Ropa w górę, soja w dół
W piątek większość surowców kwotowana była w rytm tego co działo się na rynku walutowym. Dzienne maksima osiągane były przed godziną 15-tą, po czym następowała realizacja zysków. Wyjątkiem są dwie pozycje, gdzie czynniki podażowe odgrywają ostatnio bardziej zasadniczą rolę. Mowa o ropie naftowej i soi.
W pierwszym przypadku powodów do zwyżki jest kilka. Nowe napięcia geopolityczne, pierwszy od ośmiu tygodni spadek zapasów w USA i słabnący dolar to dla wielu wystarczające motywy do zajmowania długich pozycji na ropie, zwłaszcza gdy większość rynków surowcowych jest tak wykupiona.
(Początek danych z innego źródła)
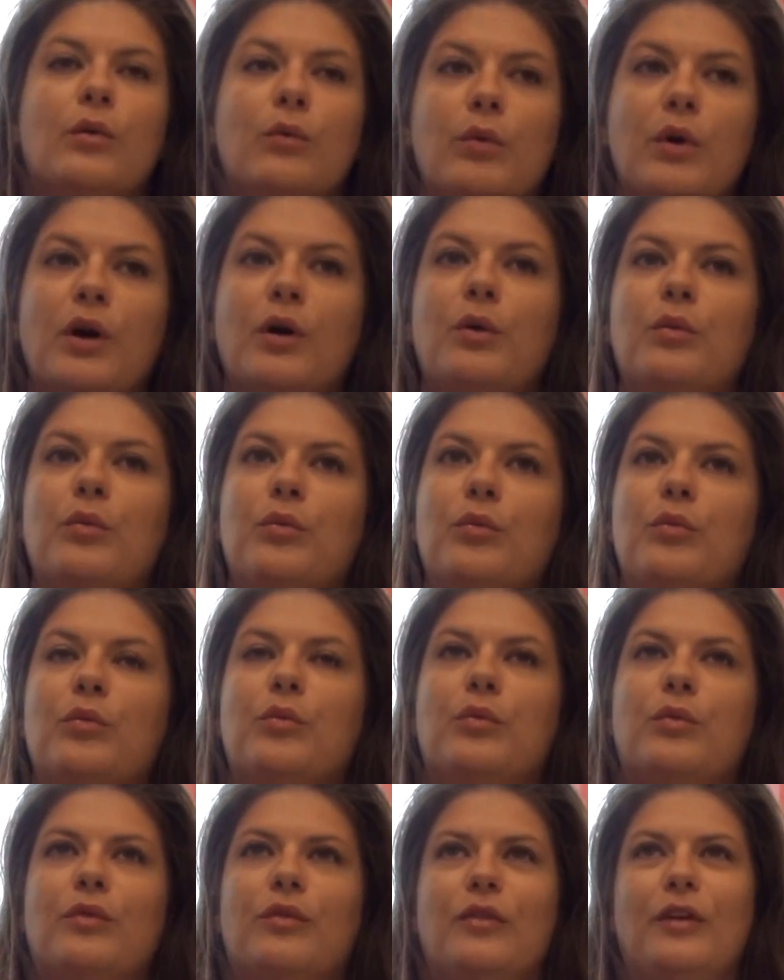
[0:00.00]
Well,
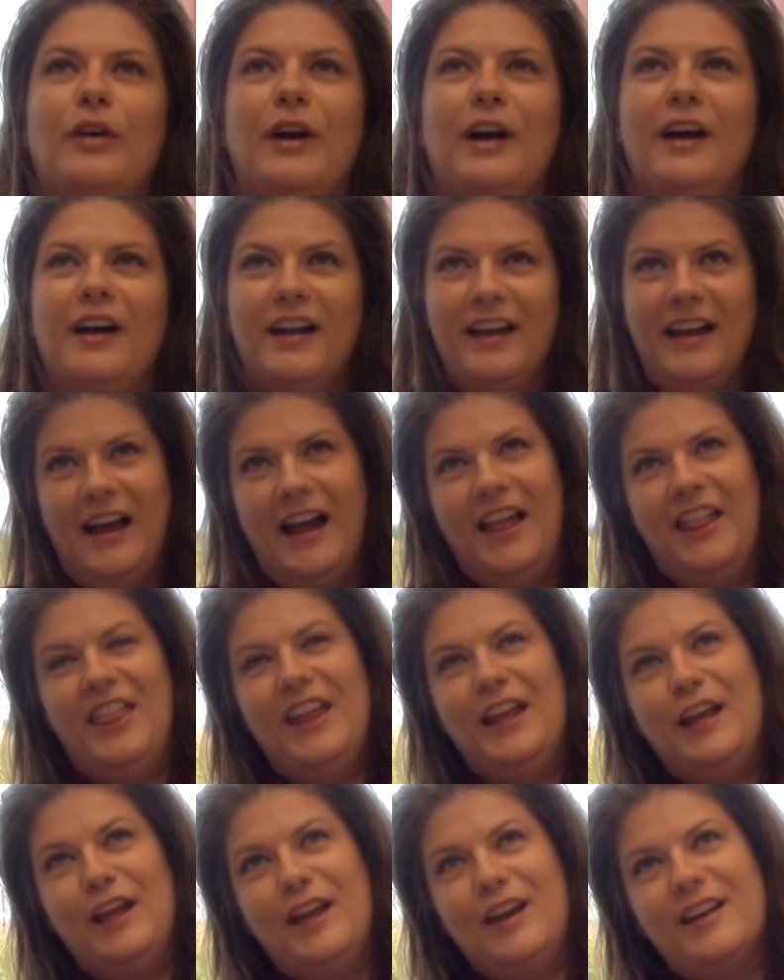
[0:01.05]
I
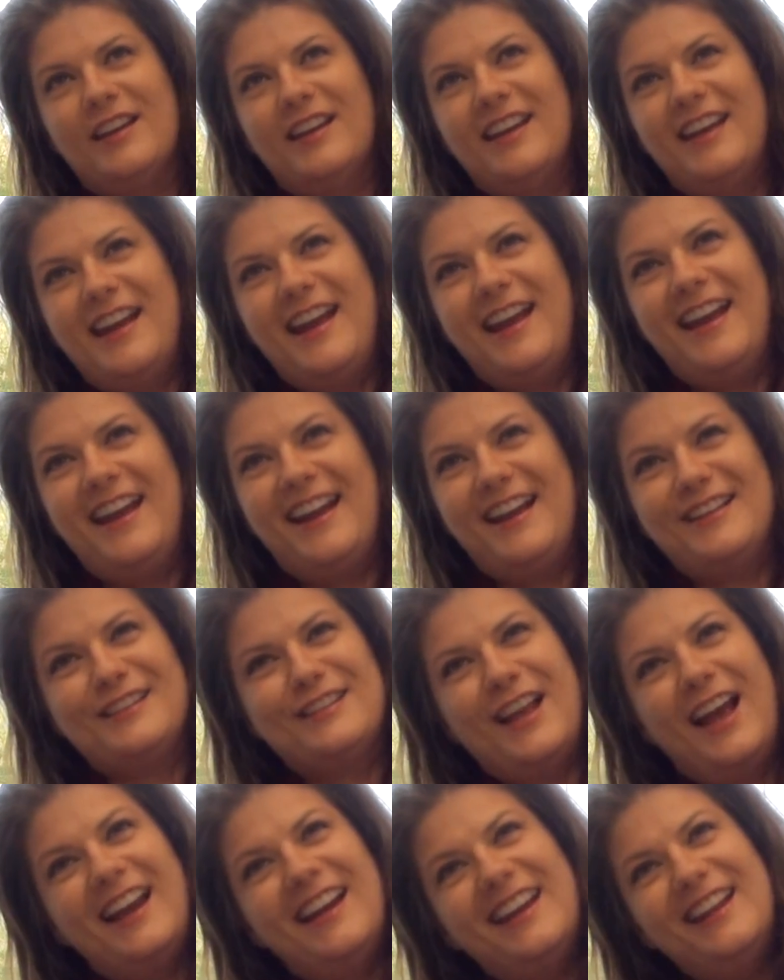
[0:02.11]
think it
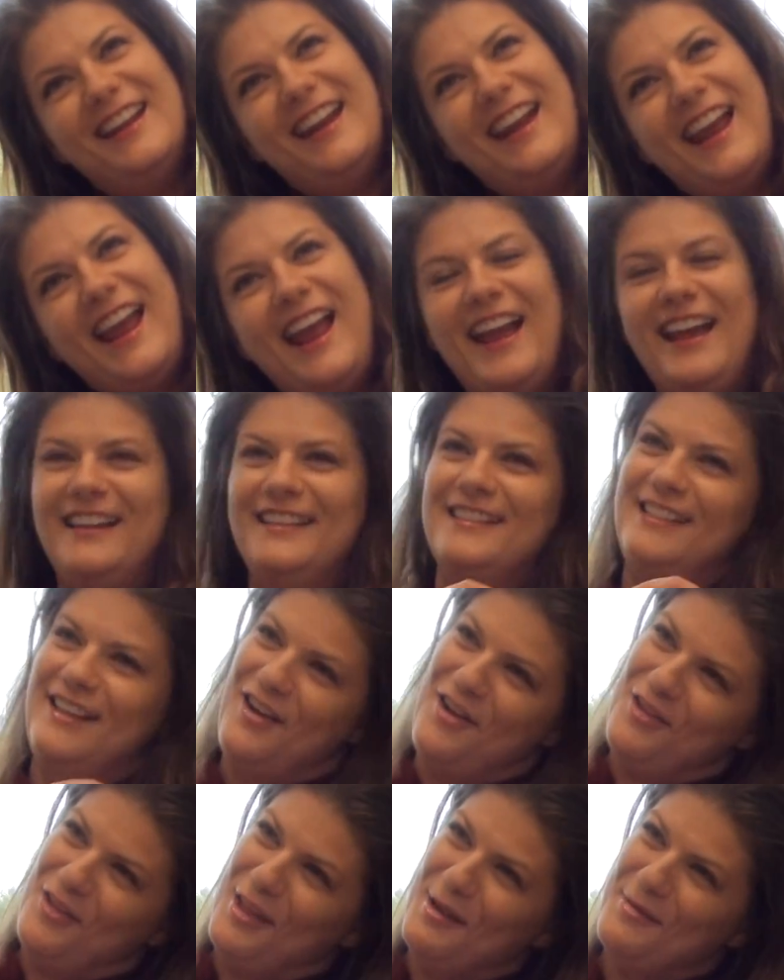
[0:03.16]
excited and
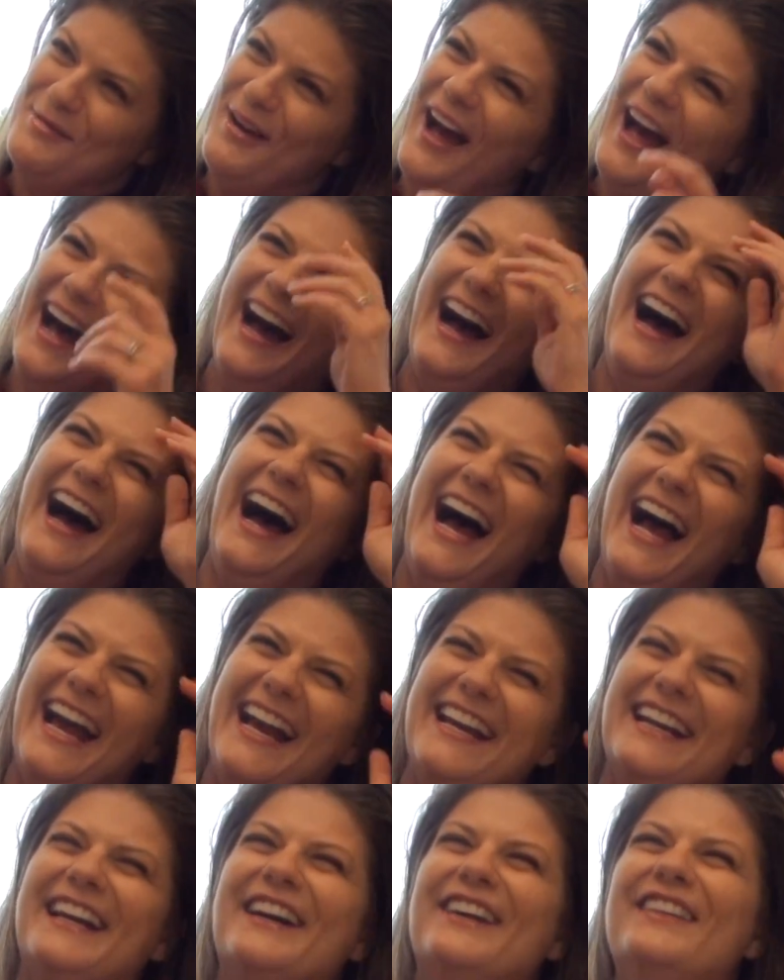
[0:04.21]
scared them.
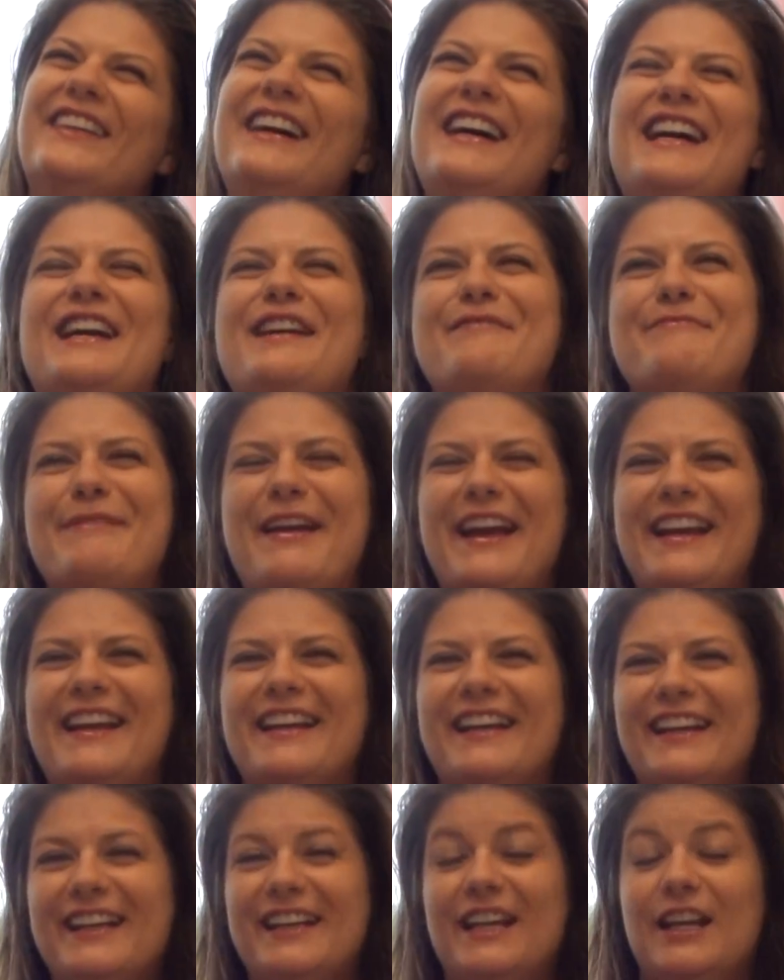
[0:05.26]
It made
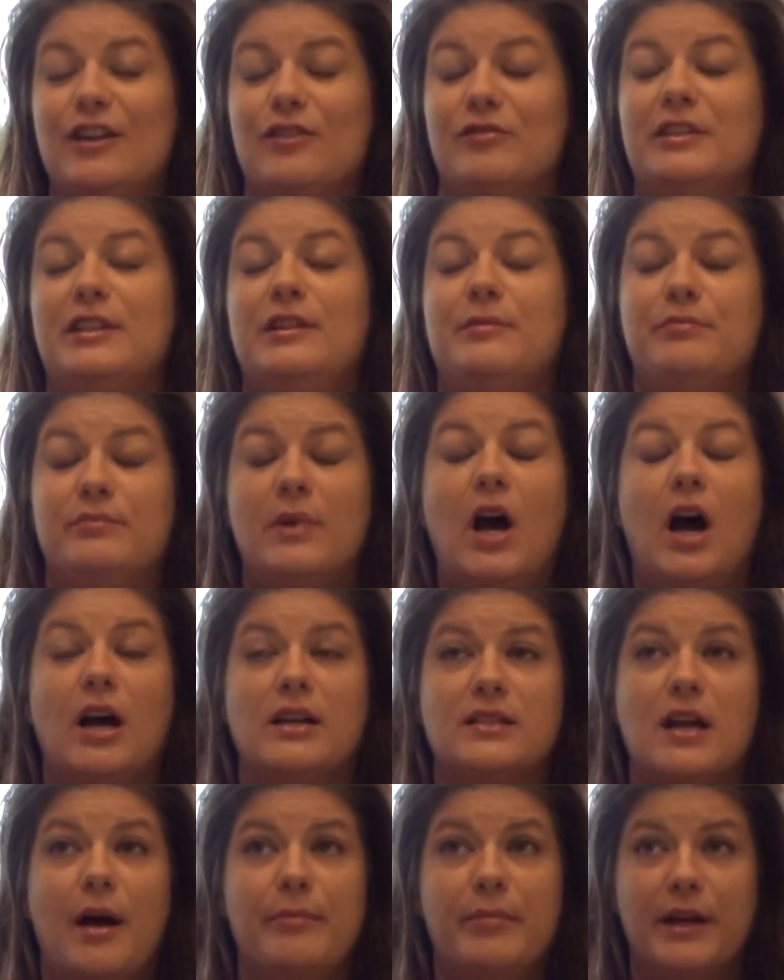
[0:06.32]
it a really hot
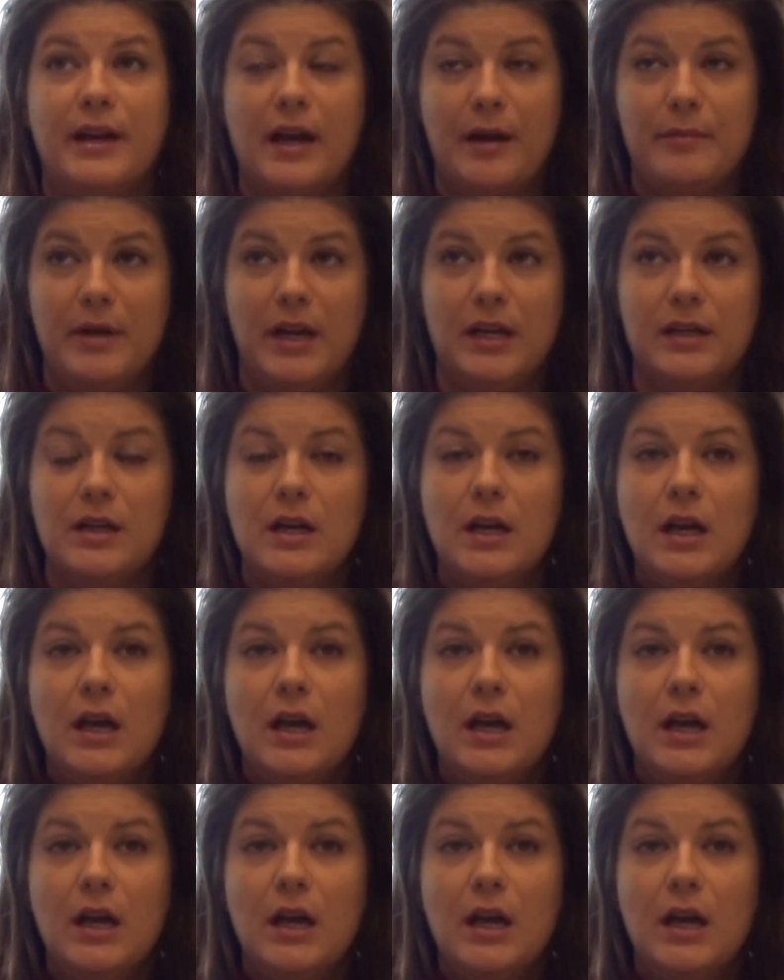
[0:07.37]
topic. I mean,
W piątek cena baryłki Brent wzrosła maksymalnie do 103,93 USD.
Odmienna sytuacja panuje na rynku żywności, przede wszystkim na produktach sojowych. W piątek ceny soji spadły o 6% (do 13,58 USD za buszel) i był to już czwarty kolejny dzień spadków. Pisaliśmy już wcześniej o dobrych zbiorach w Południowej Ameryce. Teraz dołożyły się jeszcze chińskie władze, które zapowiedziały możliwość uwolnienia rezerw oleju sojowego w celu ograniczenia inflacji. Sytuacja na rynku soi nie pomaga innym ziarnom - o 6% zniżkują również ceny kukurydzy, zaś pszenica traci najmniej bo tylko 1%.